*Data in this exercise*:
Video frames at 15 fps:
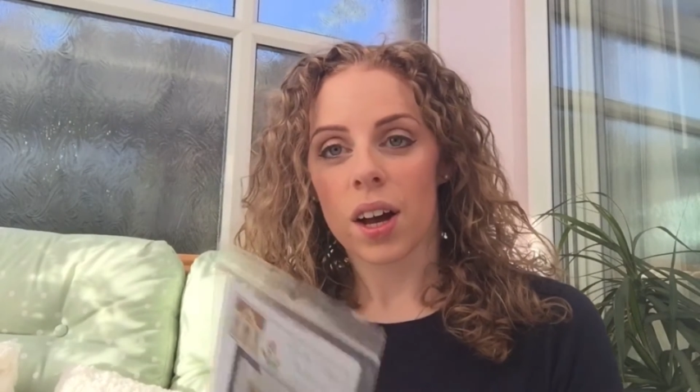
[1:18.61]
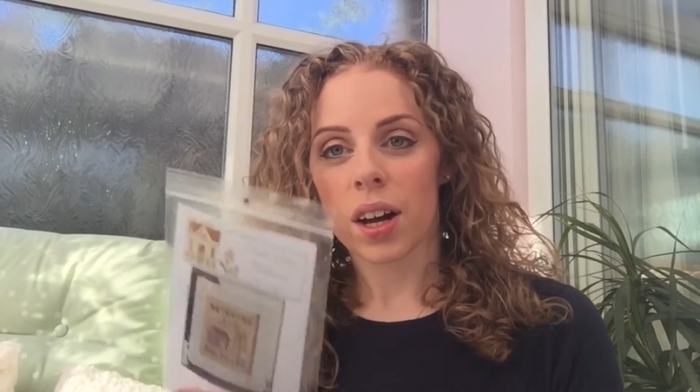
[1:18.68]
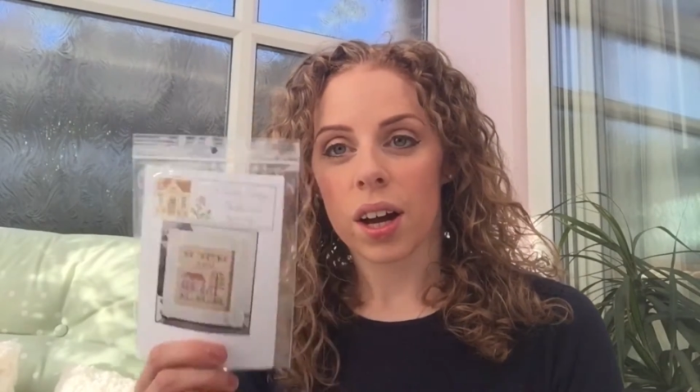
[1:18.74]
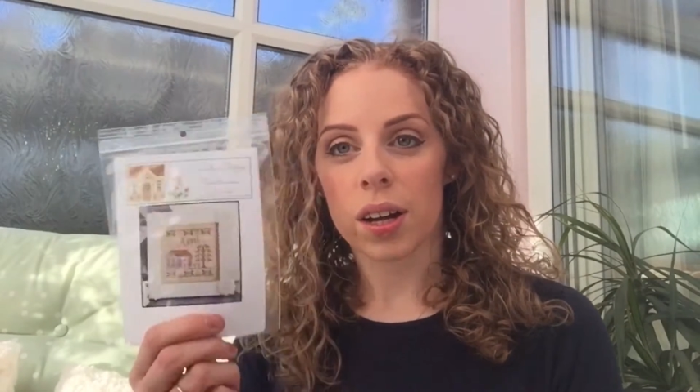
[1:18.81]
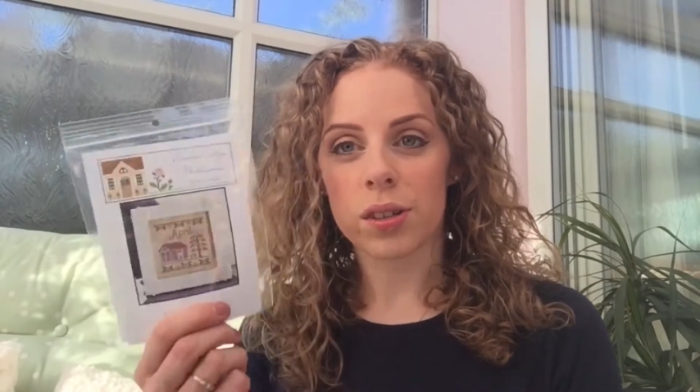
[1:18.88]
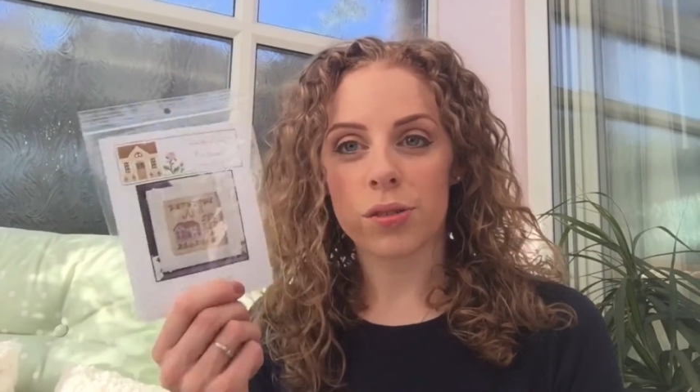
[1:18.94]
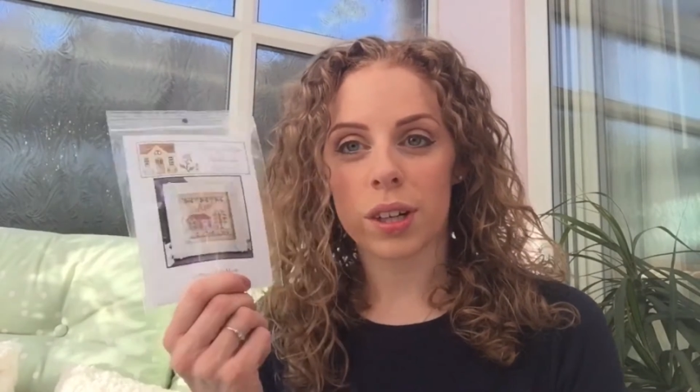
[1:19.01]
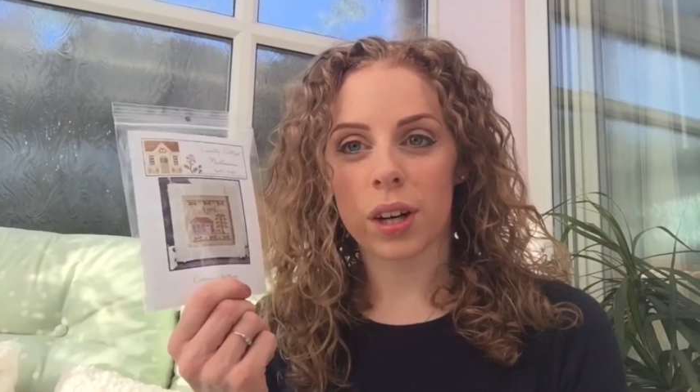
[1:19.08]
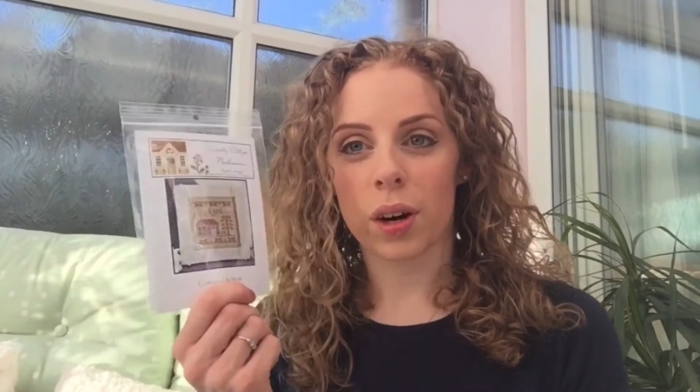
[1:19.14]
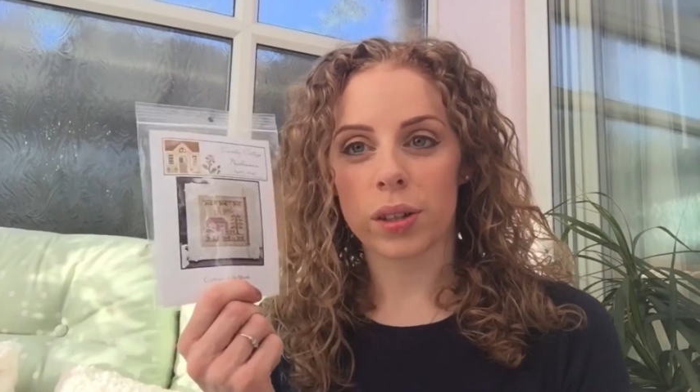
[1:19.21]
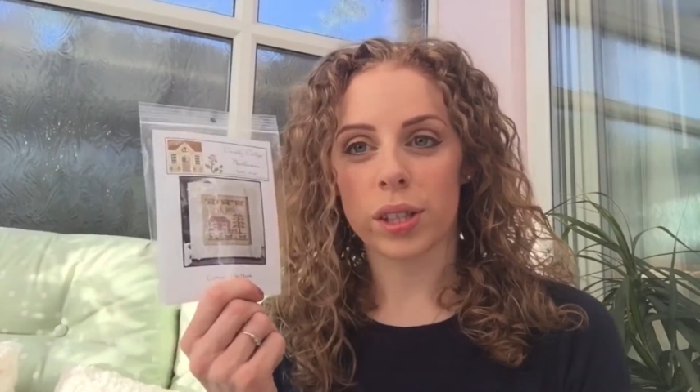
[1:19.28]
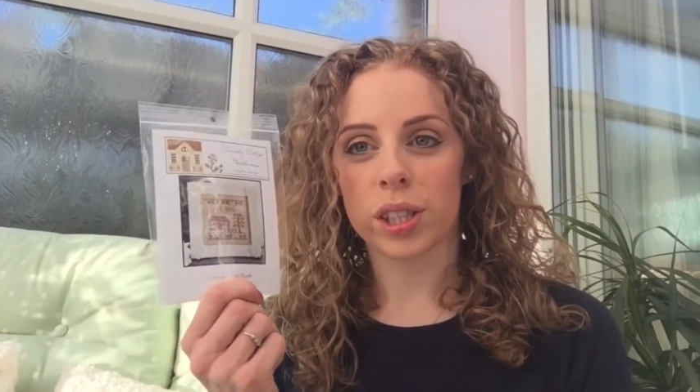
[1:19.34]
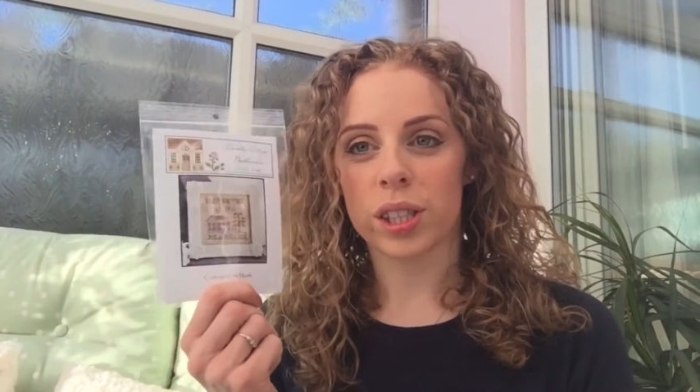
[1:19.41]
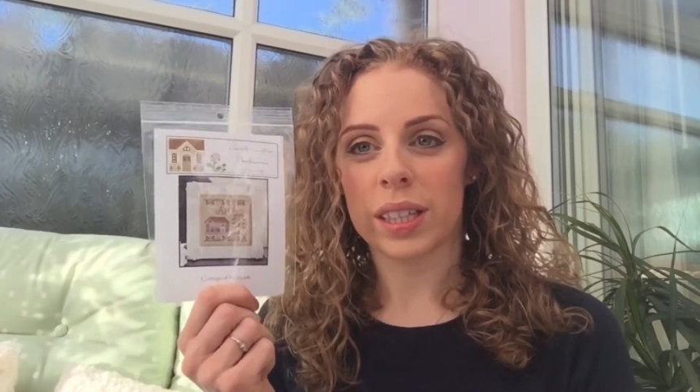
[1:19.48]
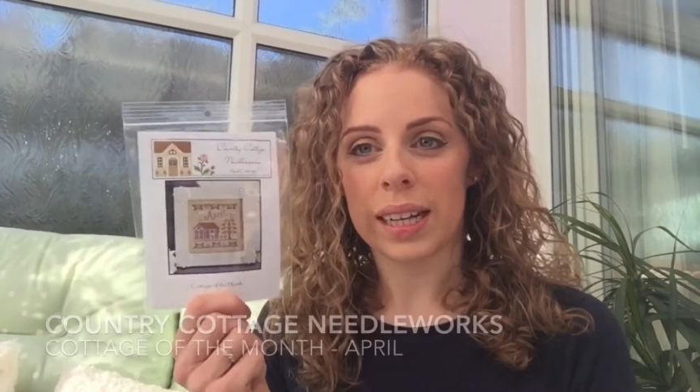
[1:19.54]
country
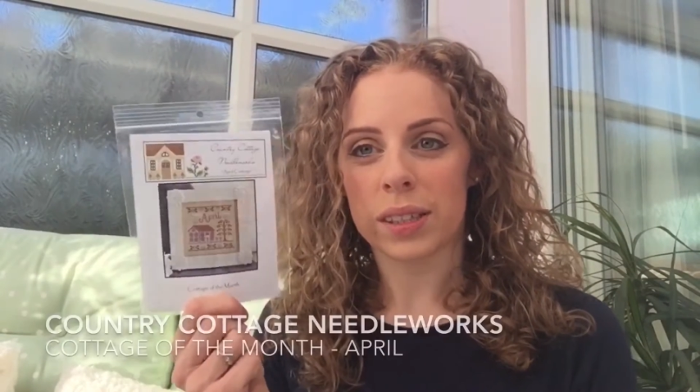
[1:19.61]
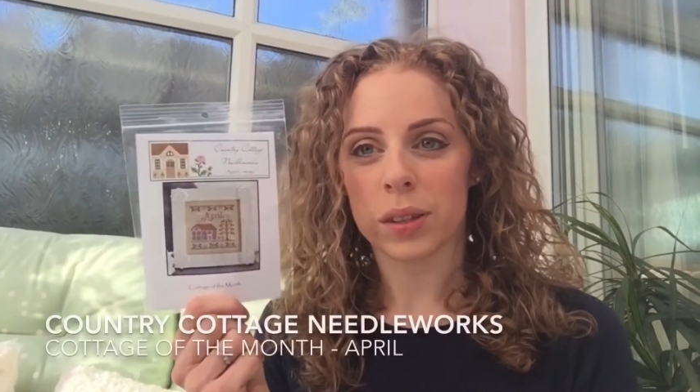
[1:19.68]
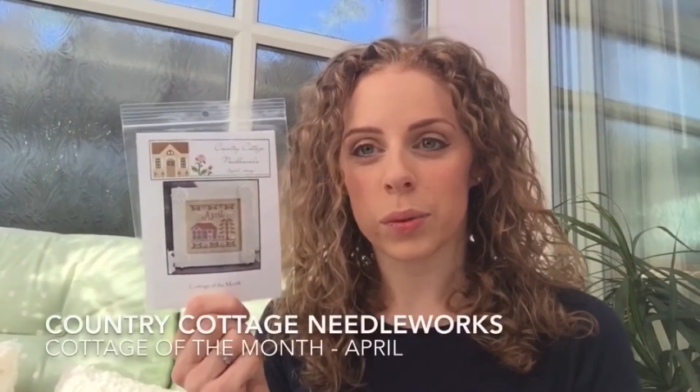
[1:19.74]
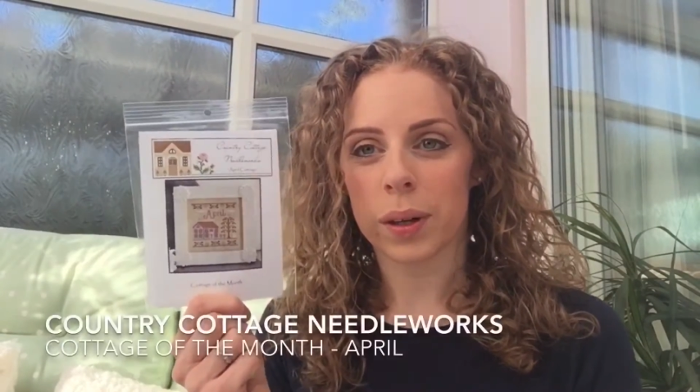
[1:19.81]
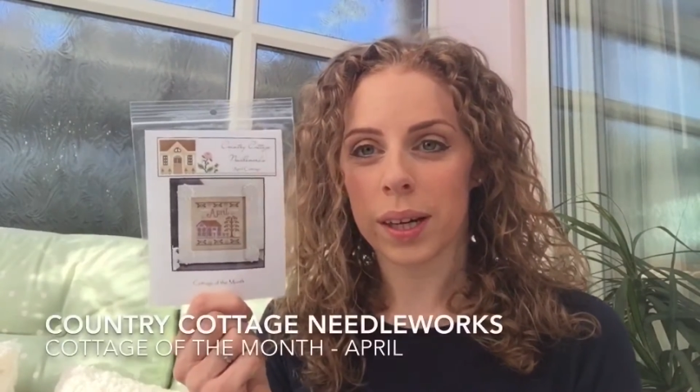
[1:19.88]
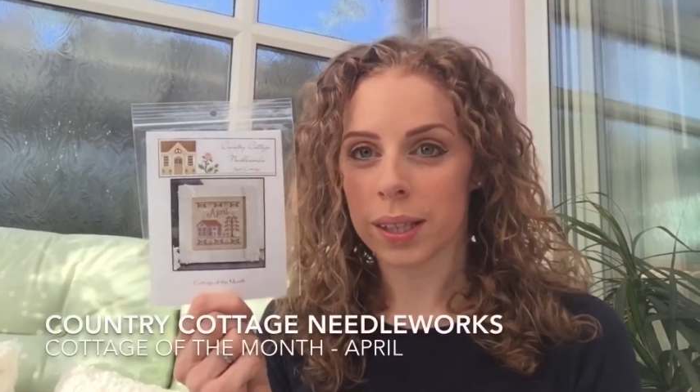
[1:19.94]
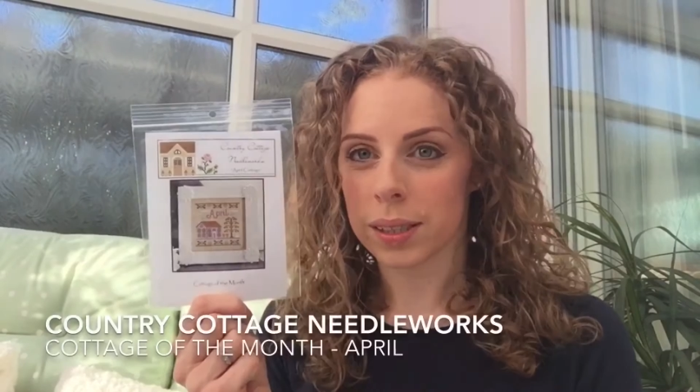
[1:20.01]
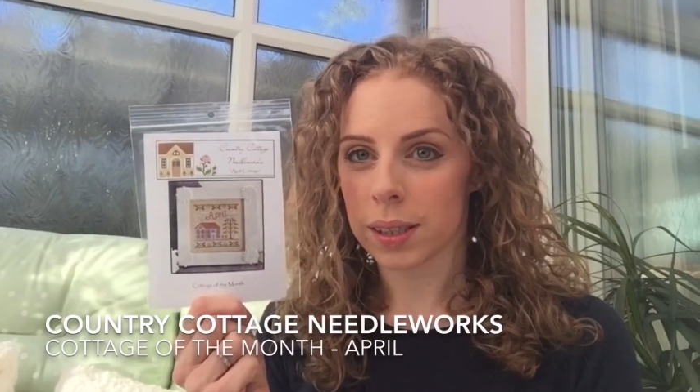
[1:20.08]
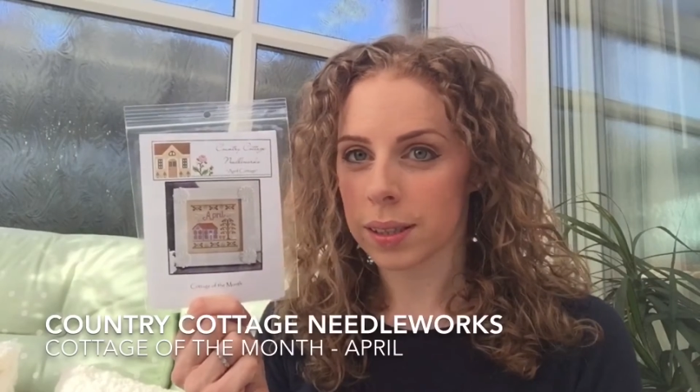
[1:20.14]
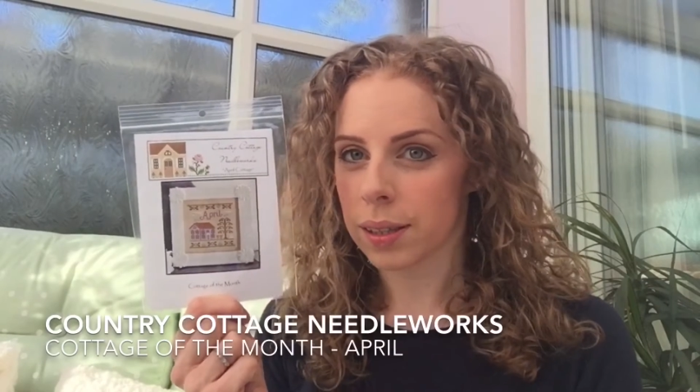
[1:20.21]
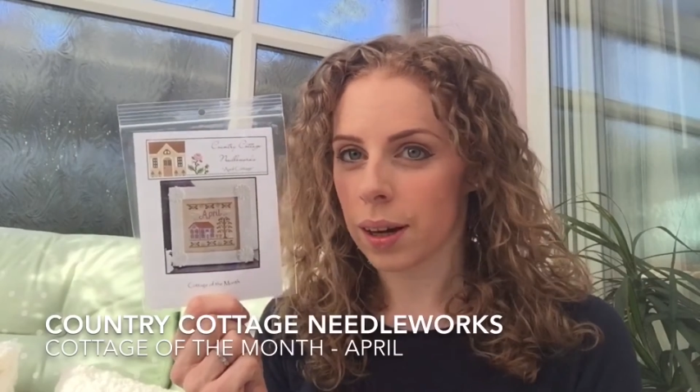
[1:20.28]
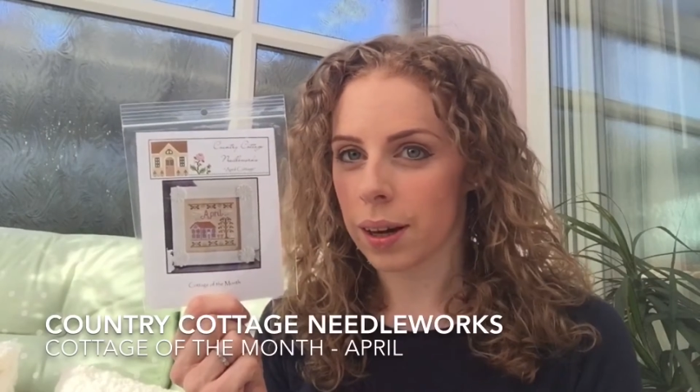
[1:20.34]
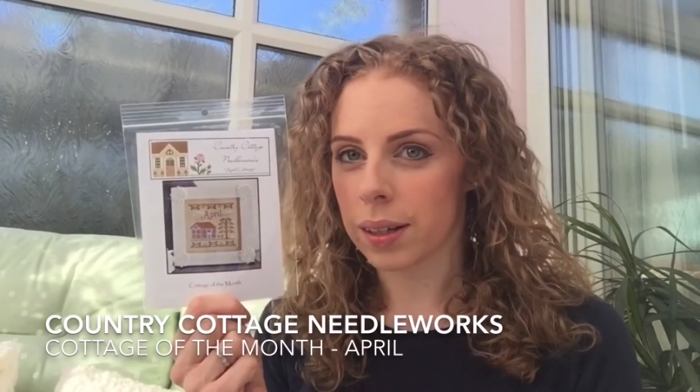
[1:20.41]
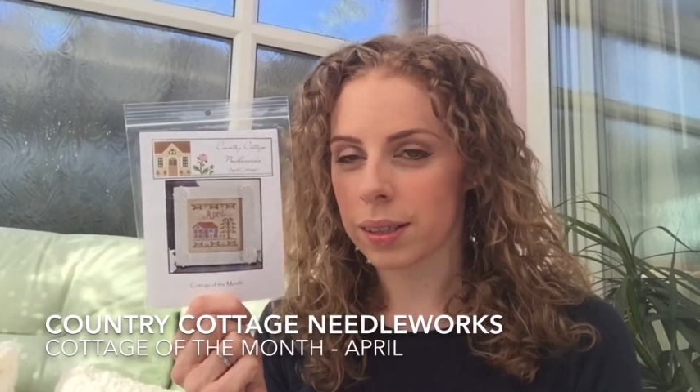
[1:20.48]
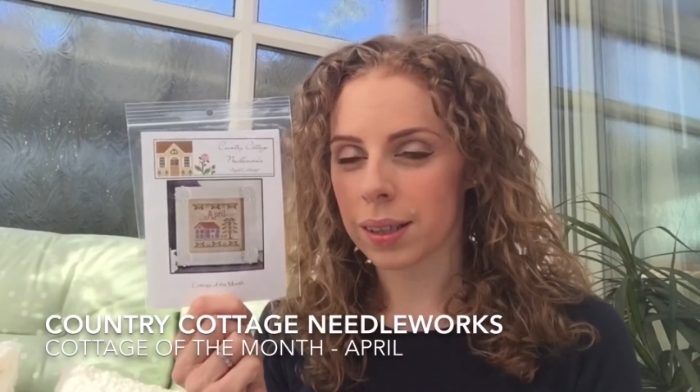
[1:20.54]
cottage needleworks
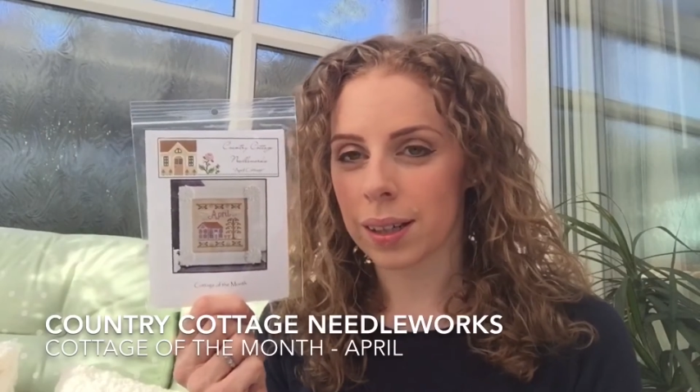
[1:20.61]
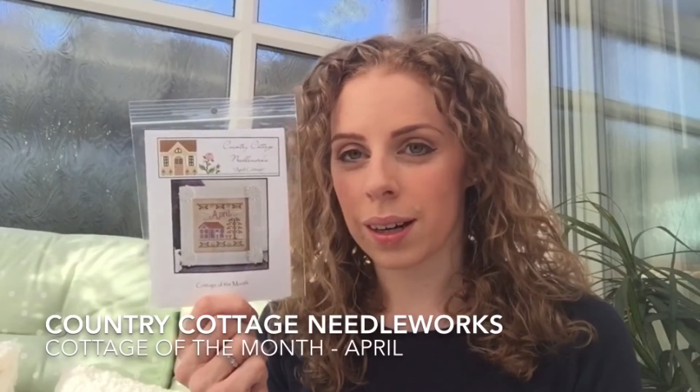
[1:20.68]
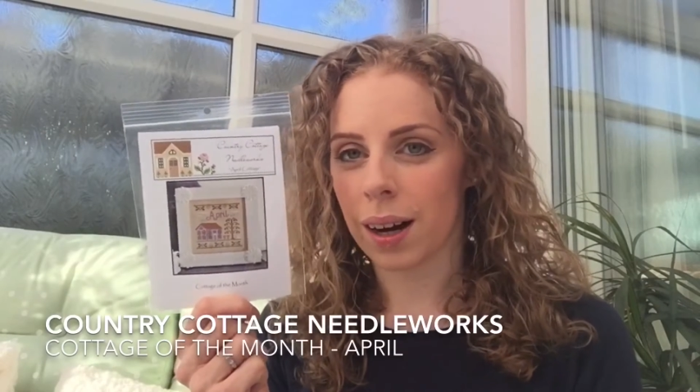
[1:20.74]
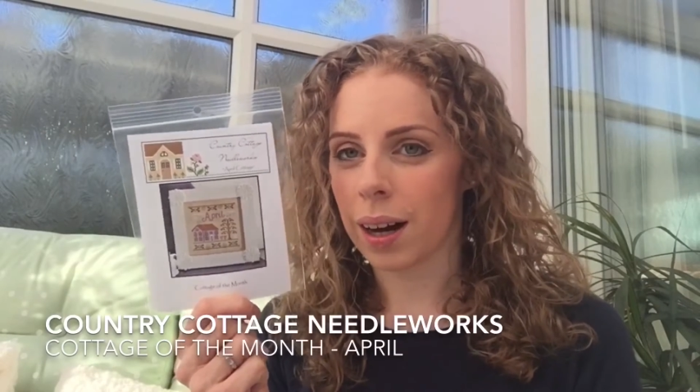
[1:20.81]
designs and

* * *

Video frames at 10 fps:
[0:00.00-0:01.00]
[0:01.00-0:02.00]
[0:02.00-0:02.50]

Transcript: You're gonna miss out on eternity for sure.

*What needs to be done*: Whenever a line in the listing above includes the word "Video", return that line.

*Response area*:
Video frames at 15 fps:
Video frames at 10 fps:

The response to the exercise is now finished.